Curaçao Athletics Association
- Sport: Athletics
- Jurisdiction: Association
- Abbreviation: CAB
- Founded: September 16, 1966
- Headquarters: Willemstad
- President: Willem Cordilia
- Board members: Stacy René Rachmil van Lamoen Janelycze Mercelita Atilio Louisa
- Secretary: ZizanyHenriquez
- Replaced: Nederlands Antilliaanse Atletiek Unie

Official website
- curacaoatletiekbond.com
- Curaçao

= Curaçao Athletics Association =

Sports governing body in Curaçao

The Curaçao Athletics Association (CAB; Curaçaose Atletiek Bond) is the governing body for the sport of athletics in Curaçao. The Current president is Willem Cordilia.

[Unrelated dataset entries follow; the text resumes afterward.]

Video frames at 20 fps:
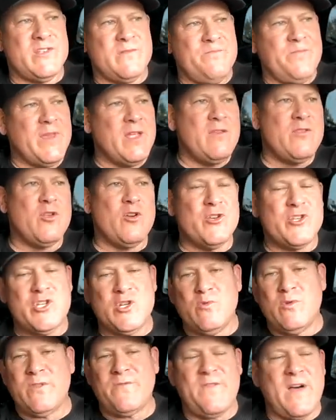And those of
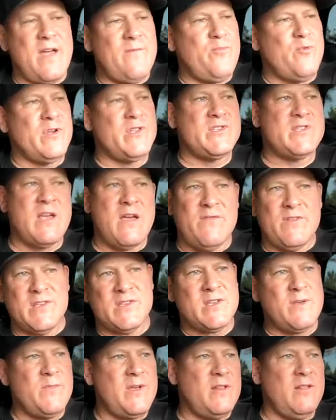you with
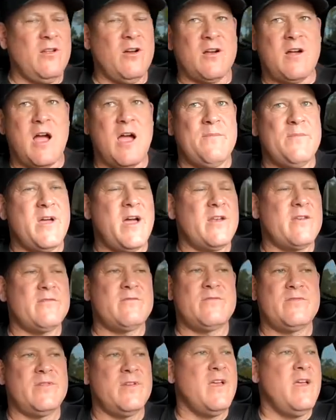5.7s, I mean, look, I'm not
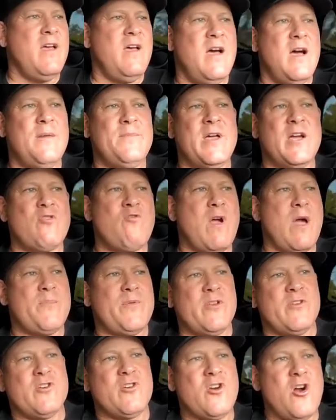
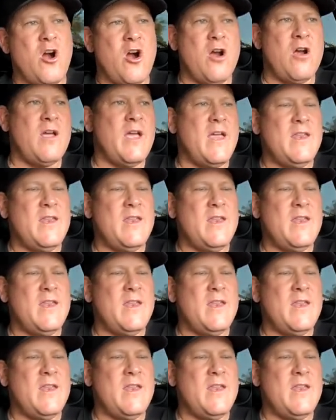crapping on your car.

Curacaose Atletiek Bond, Curaçao Athletic Federation, is the national Track & Field Federation in Curaçao, which was founded in 1966.

It has a total of 11 affiliated Track & Field member Clubs, with approximately 275 active member athletes.

The main goal of this federation is to promote the track & field sport, by:

- Organizing competitions and championships;
- Supporting all, when practicing the sport;
- Representing the interest of all members;
- Creating awareness;
- Creating collaborations with local and international organizations.

== History ==
CAB was founded on September 16, 1966.

== Affiliations ==
CAB is an observer member federation for Curaçao in the
- Central American and Caribbean Athletic Confederation (CACAC)
CAB is invited to participate at the
- CARIFTA Games
Moreover, it is part of the following national organisations:
- Curaçao Sport & Olympic Federation (CSOF)
However, the CSOF is not recognized by the IOC. After modifying its Charter in 1996, only Olympic Committees representing independent states are admitted as new IOC members. Athletes from Curaçao had to participate at the 2012 Summer Olympics as Independent Olympic Athletes under the Olympic flag.

== National records ==
CAB maintains the Curaçaoan records in athletics.